You are impressively wrong.
Anonymous
Anonymous wrote:
Anonymous wrote:
Anonymous wrote:Wow! I would think that losing your child actually made you more compassionate about the misery of others.

So you don't care about your MIL, but what about your DH? I actually feel bad for the poor man married to you.

First, he lost his kid. Next, his parents rubbed his wife the wrong way. Third, his dad is dying. Fourth, his wife so such a terrible woman that she is joyful about that. Imagine just what this man is going through. He has been dealt such a shit hand in life and he gets no comfort at all.

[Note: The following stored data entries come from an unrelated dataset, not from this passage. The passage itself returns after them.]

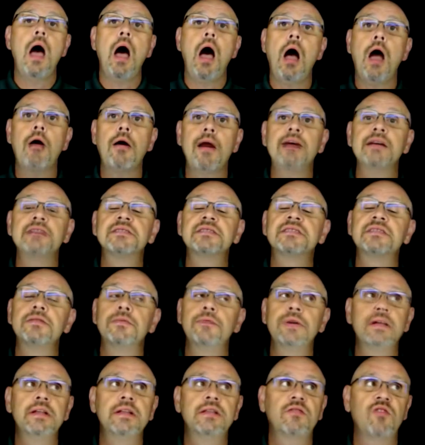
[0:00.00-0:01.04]
All right, so
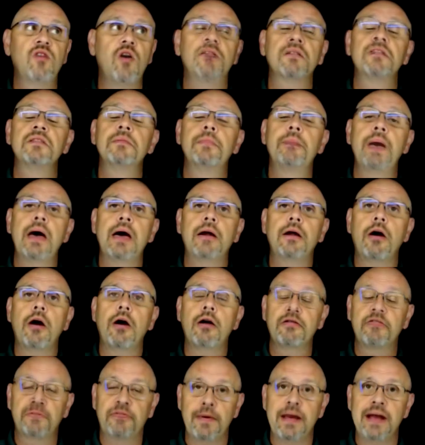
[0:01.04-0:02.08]
we talked about our
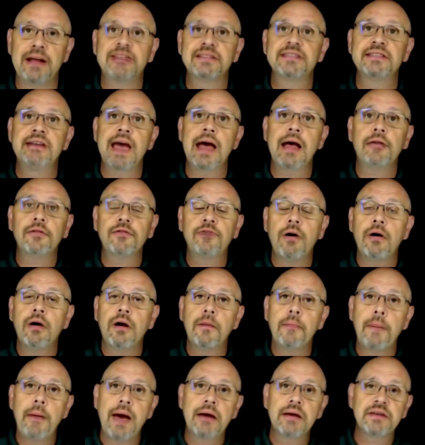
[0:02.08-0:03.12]
threats. Now talk
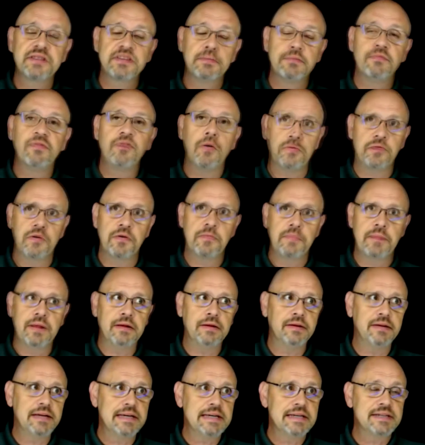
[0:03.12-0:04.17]
about some
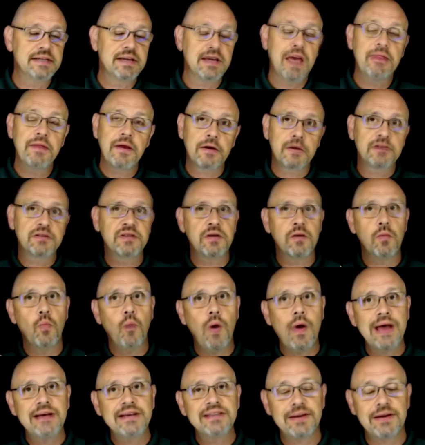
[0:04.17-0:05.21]
vulnerabilities. And there are some
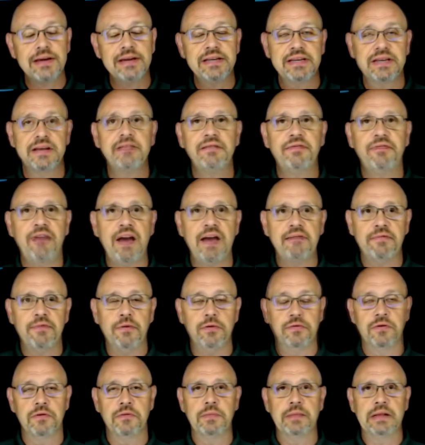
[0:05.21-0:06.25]
ways to identify
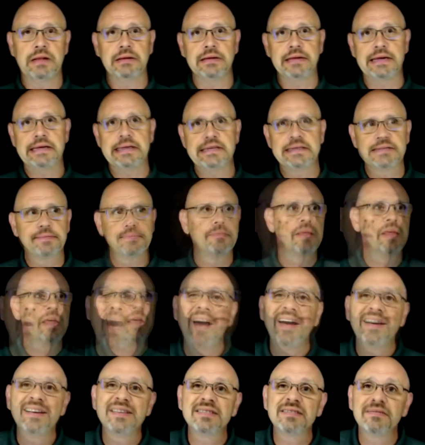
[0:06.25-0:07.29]
vulnerabilities.
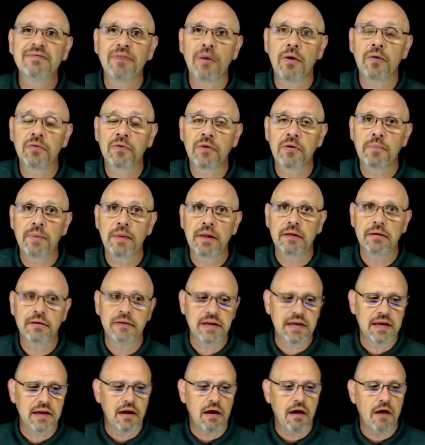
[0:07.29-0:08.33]
What is a
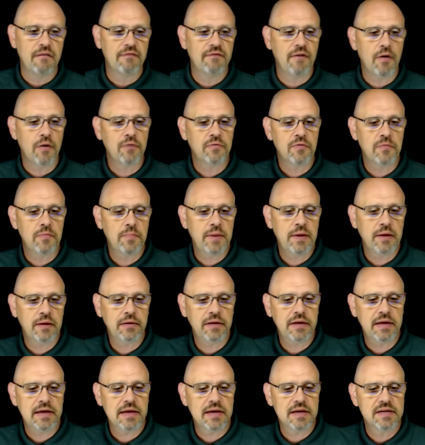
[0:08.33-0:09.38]
vulnerability? A
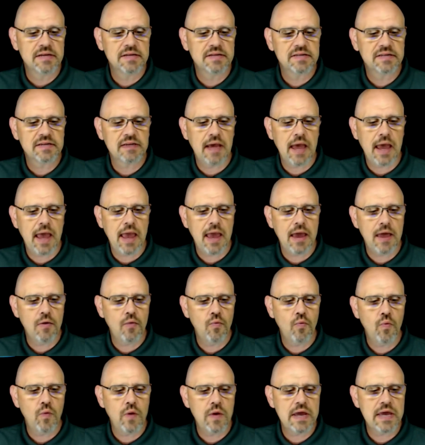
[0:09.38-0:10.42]
vulnerability is a
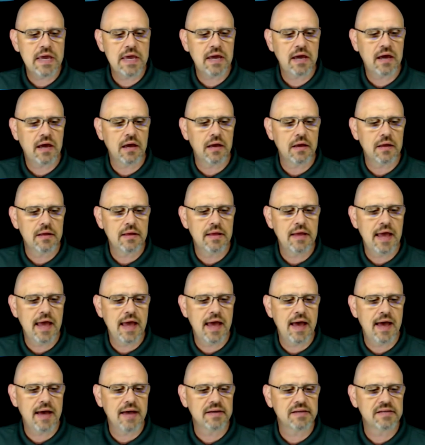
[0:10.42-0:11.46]

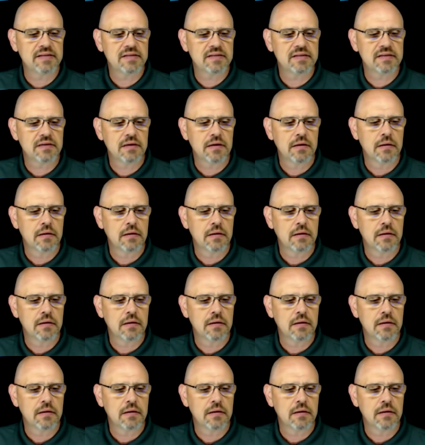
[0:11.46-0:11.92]
weakness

NP here. You need to dial it down. Have you ever lost a child? I haven’t, but can imagine the excruciating pain, exacerbated by the mother of your child’s father saying cruel things, can make a woman have some less than pleasant thoughts. She’s not acting on those thoughts so just cool your jets.

Hang in there OP. You’re human and your in laws suck, getting a terminal illness never made a saint out of anyone. Continue to kind to your husband through all of this, which it sounds like you’re doing.


We have no idea what the MIL said. Did she say to OP that drinking alcohol when one is pregnant is bad for the baby? I don't think that was a wrong thing to say.


You already posted, like three posts before this one.
If you could read and comprehend beyond your dim myopia, you wouldn't need to ask this.
Put down the wine glass, Nancy. And the Virginia Slims. I'm sure you have some real-life meddling to engage in.